Offline support

We’re a customer of Whirlyglobe and quite impressed with the cesium integration. What is the feasibility & cost involved with supporting the product in a offline format on a iOS device? Is this allowed? Can the data be realistically small enough?


I’m not exactly sure how much space this would use, but you should be able to run Cesium offline on your iOS device. You will need to store the imagery on the device. We include NatrualEarthII imagery that’s a pretty small size in Source/Assets/Textures/NaturalEarthII.



We would need to download various .terrain files to pull this off. We just need the terrain data at this time. Can we do that?

Hi Bryan,

The short version is that downloading terrain data for offline is explicitly forbidden by the terms of use. You can, however, purchase a commercial license for it and get a full copy that allows for it. You can email Todd at if you have any questions and review the complete terms of use for here:

To answer your original question, Cesium has no limitations that prevent it from being used offline and storage capacity is the only real limitation. The official terrain dataset for the entire world currently clocks in at around 675 GB, but you can fit entire countries on an tablet or phone if you need maximum portability.

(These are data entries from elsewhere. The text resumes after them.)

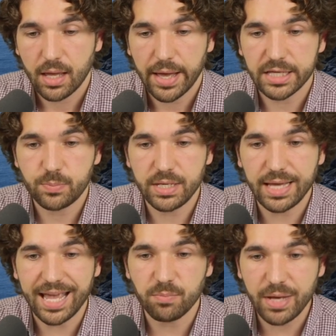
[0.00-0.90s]
as being
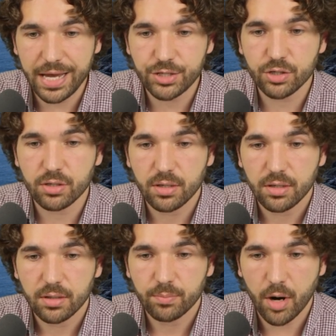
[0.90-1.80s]
a major
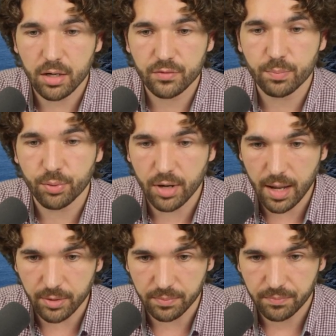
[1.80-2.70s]
part of the
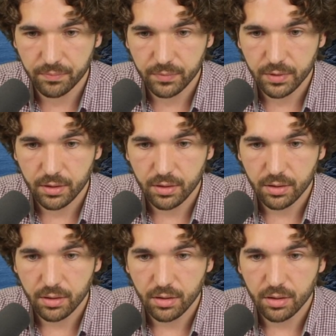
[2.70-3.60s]
problem
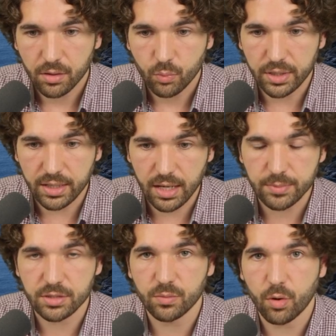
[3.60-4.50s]
when it
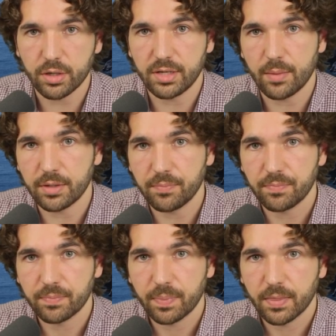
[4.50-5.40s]
comes to the war in Yemen,
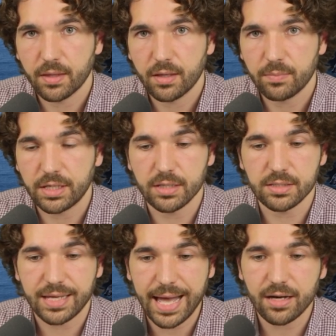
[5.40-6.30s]
because
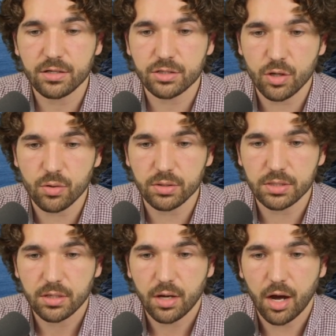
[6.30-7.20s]
Canada
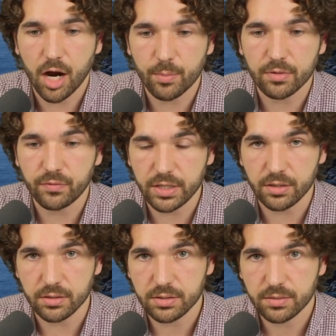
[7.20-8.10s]
sold armored
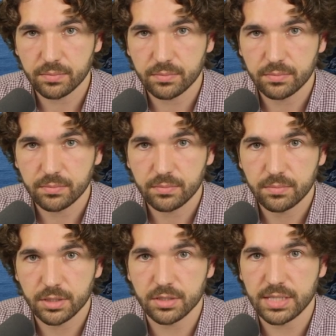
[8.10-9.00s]
vehicles
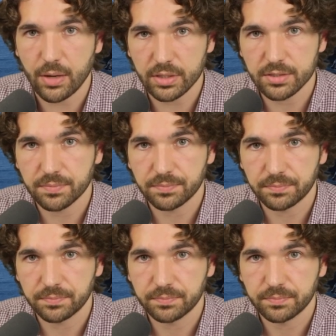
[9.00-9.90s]
to the Saudis
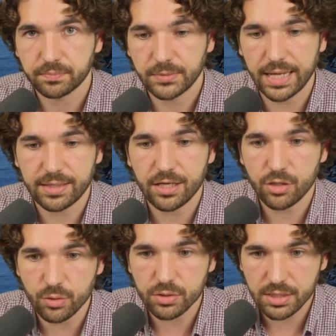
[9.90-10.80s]
that they
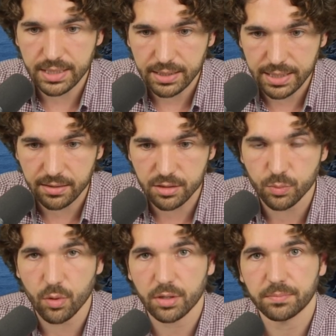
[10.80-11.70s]
used in this
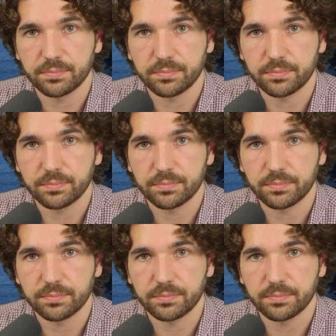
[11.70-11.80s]
war.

The other related answer is that the terrain format definitions are published by AGI and open, and there’s at least one open-source tool for generating your own Cesium terrain datasets ( ). It relies on the GDAL library, so it’s able to read a wide variety of terrain formats like GeoTIFF and DTED.

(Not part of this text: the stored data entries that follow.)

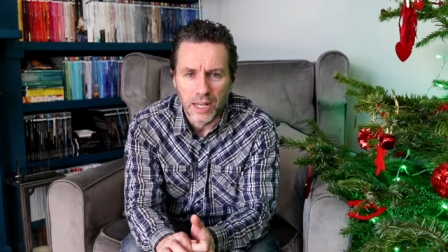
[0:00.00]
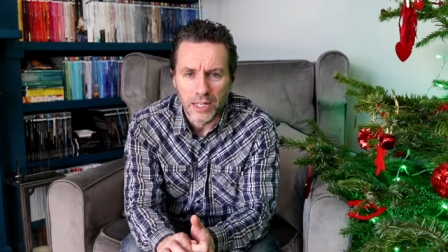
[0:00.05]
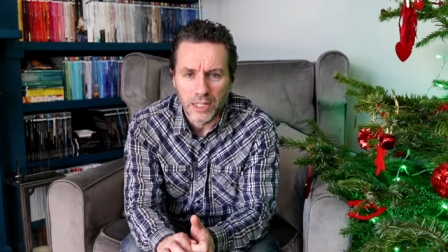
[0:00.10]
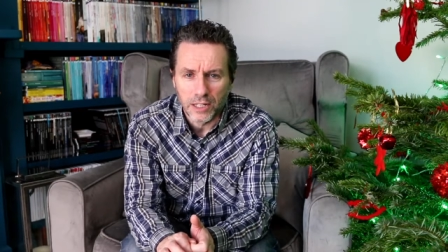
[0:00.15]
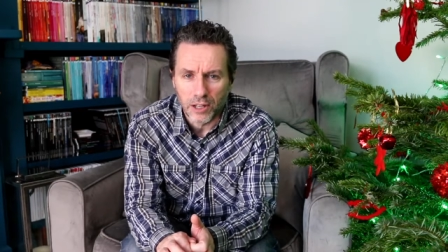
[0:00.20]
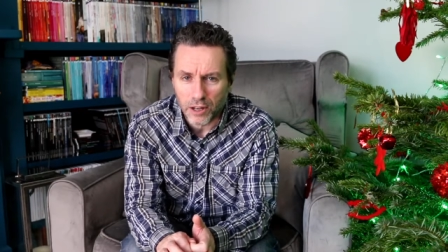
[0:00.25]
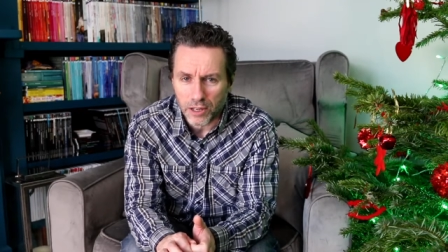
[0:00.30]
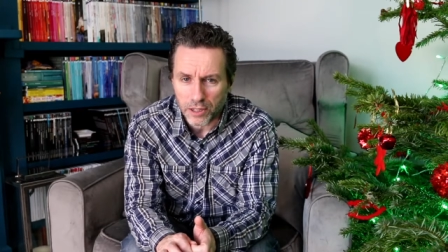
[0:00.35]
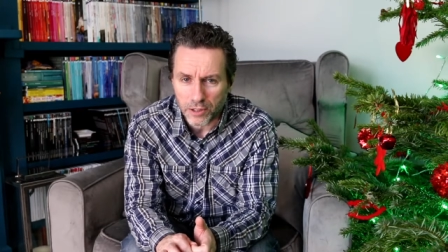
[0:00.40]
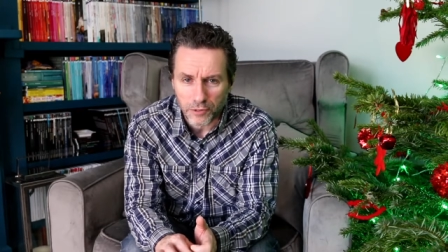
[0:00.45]

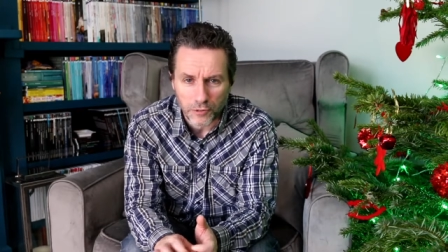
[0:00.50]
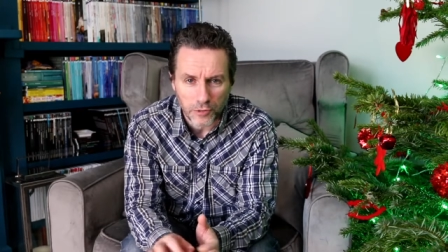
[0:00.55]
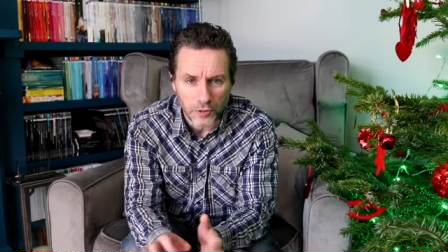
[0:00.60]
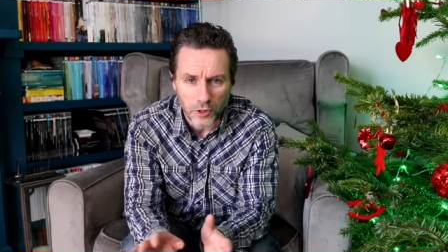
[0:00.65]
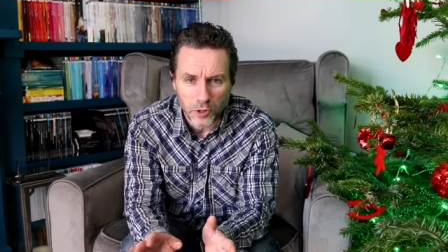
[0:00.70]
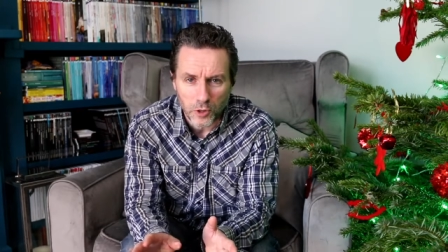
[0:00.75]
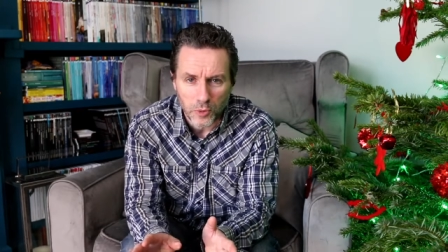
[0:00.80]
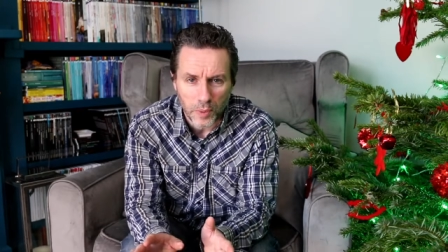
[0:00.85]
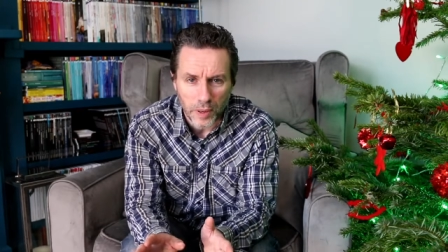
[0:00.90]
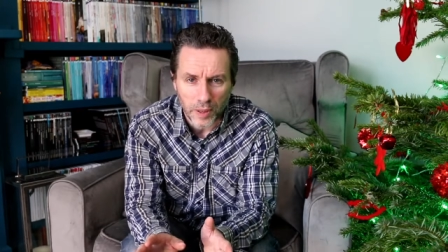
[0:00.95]
like the
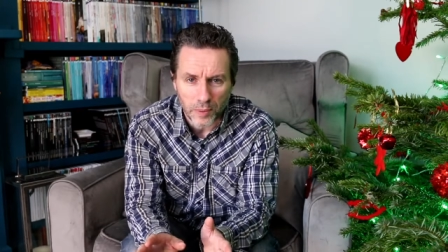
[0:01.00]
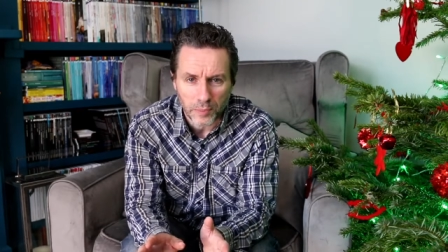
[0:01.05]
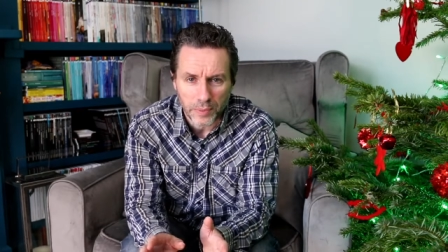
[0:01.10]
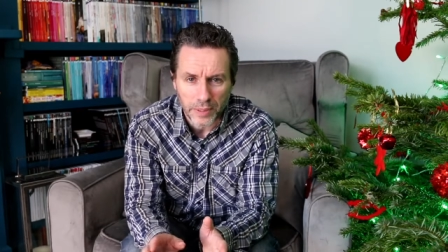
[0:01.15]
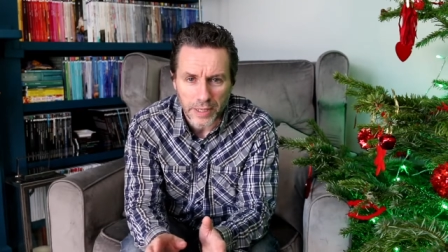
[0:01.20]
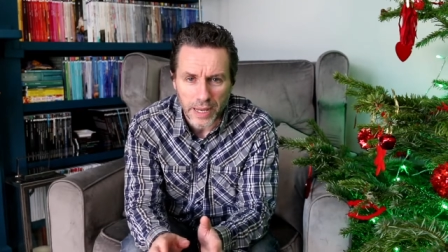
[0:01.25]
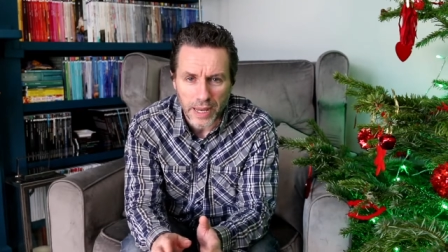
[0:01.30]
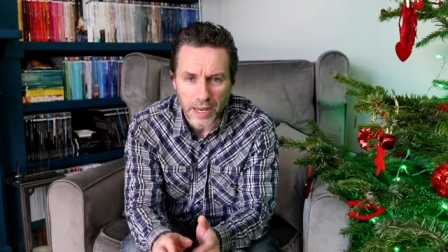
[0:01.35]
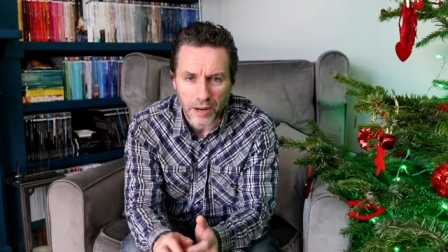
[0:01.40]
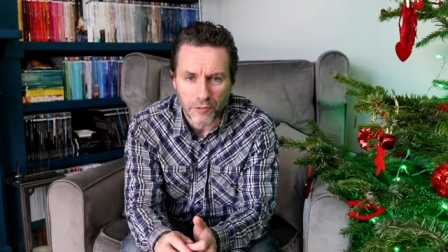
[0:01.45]
flu one
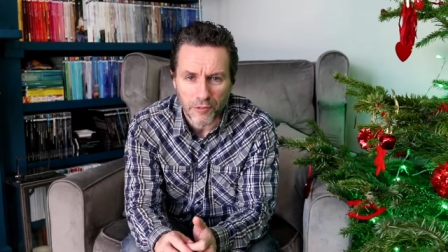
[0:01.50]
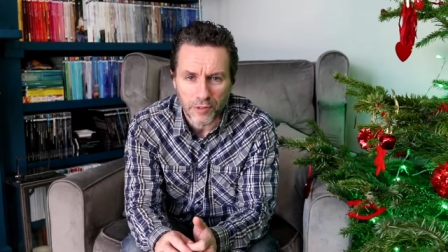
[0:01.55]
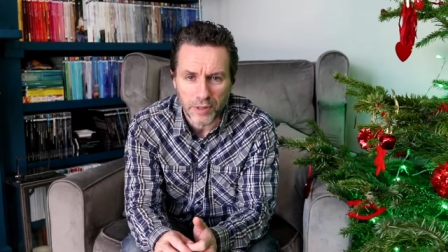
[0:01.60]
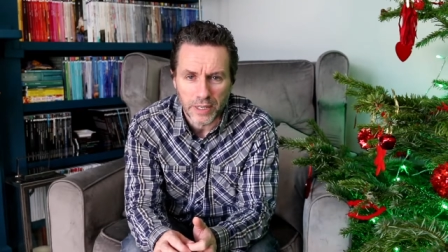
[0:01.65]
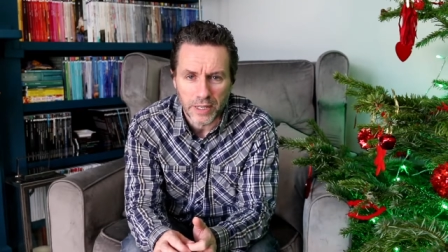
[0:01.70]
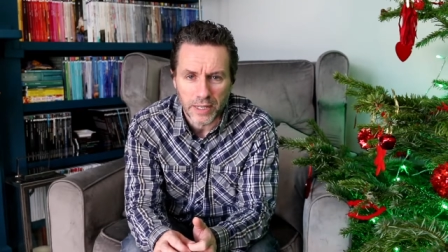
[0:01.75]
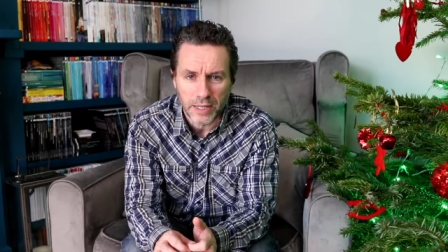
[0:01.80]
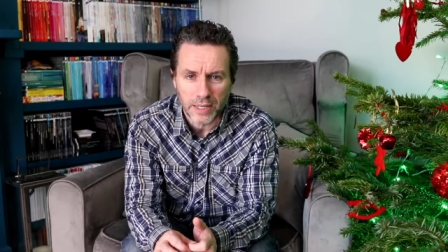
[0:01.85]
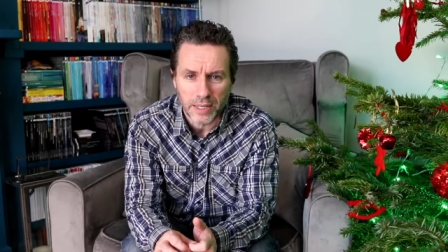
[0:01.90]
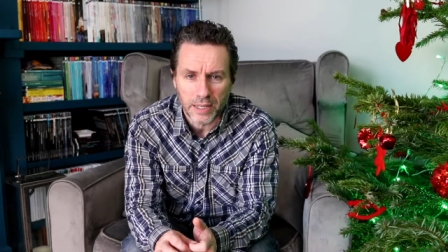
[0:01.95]
we get every
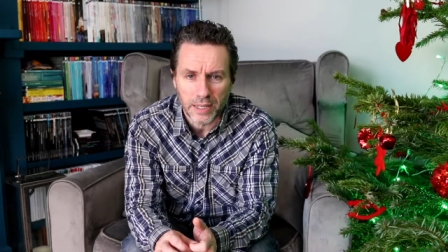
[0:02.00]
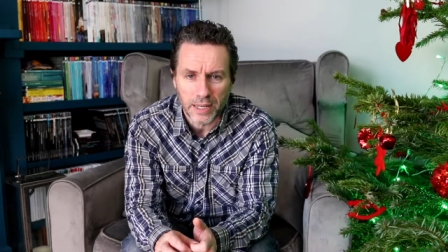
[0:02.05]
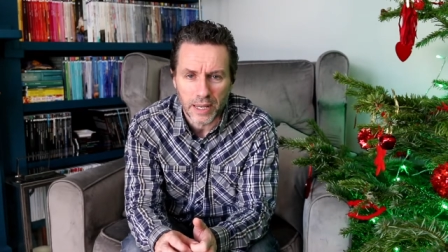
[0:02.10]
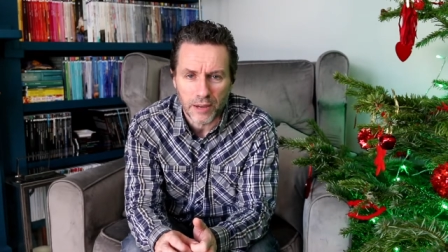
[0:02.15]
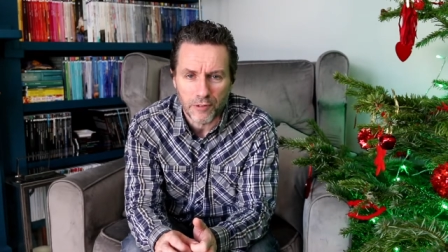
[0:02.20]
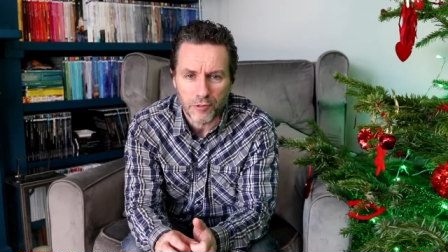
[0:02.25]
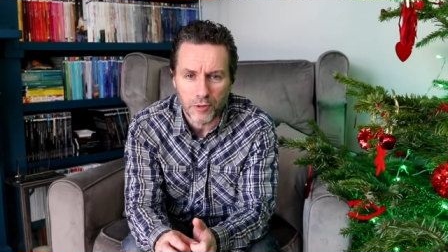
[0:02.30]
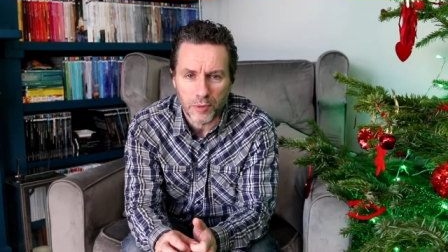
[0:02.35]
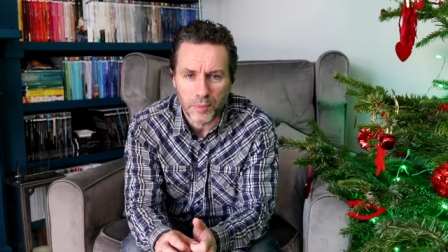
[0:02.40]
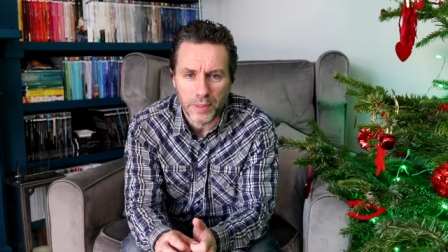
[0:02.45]
year,
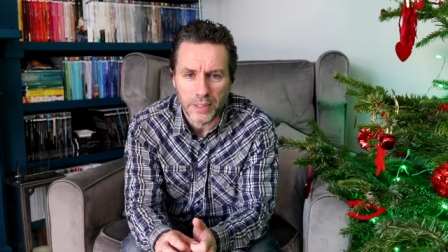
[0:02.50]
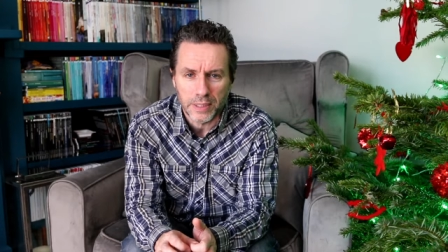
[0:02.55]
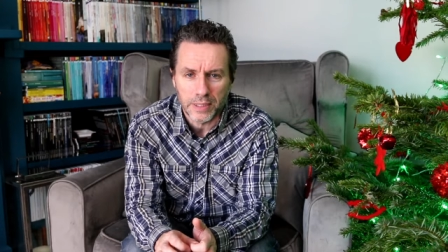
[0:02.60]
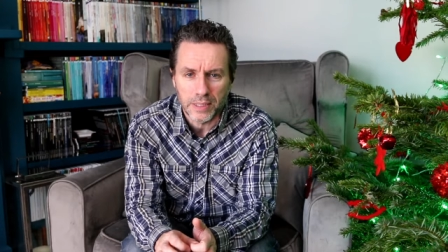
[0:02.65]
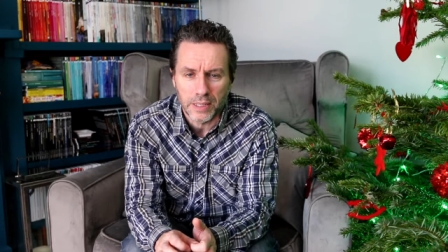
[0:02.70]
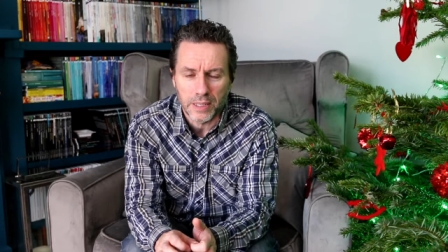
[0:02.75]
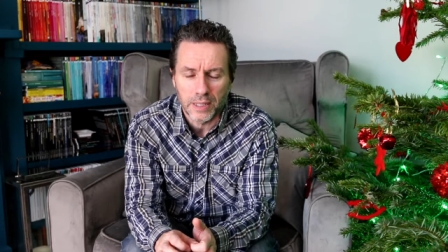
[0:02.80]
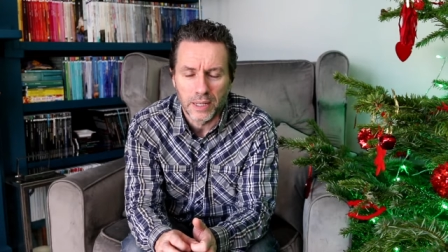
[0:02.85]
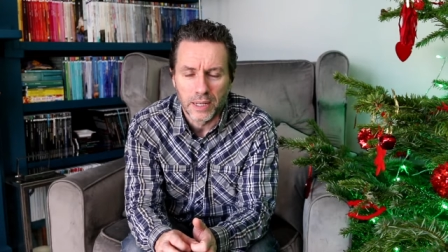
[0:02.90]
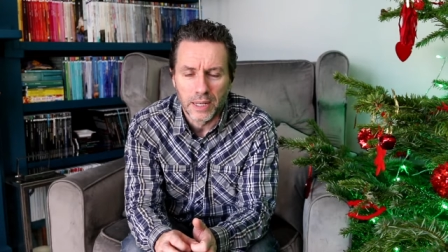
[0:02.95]
every
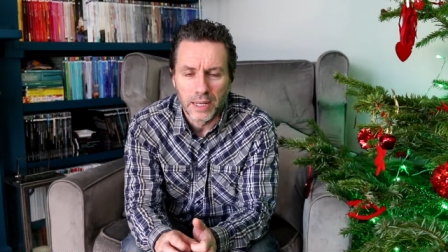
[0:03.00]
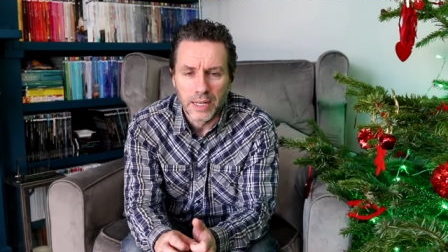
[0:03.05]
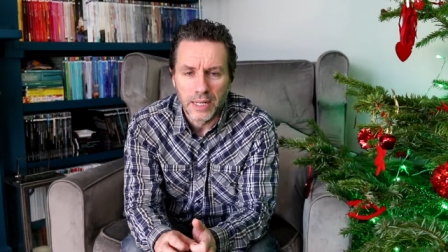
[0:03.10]
winter.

For reference, the amount of disk space needed increases dramatically with the level of detail. A full world terrain dataset we generated is about 250MB for zoom levels 0-8, 500MB for zoom 9, 1.8GB for zoom 10, and 6.7GB for zoom 11. Also note that the standard TMS folder layout expects all files to be sitting on disk, and trying to move around the millions of files from higher zoom levels obviously becomes a real pain. The MBTiles format is a great alternative, as it just stuffs an arbitrary number of files into a single SQLite database. Moving around a single multi-GB file is a lot easier than moving around millions of 5KB files. However, whatever you use to server up the tile data obviously has to be smart enough to query tiles from the DB and serve those, instead of just grabbing static files off disk based on the URL Cesium requested.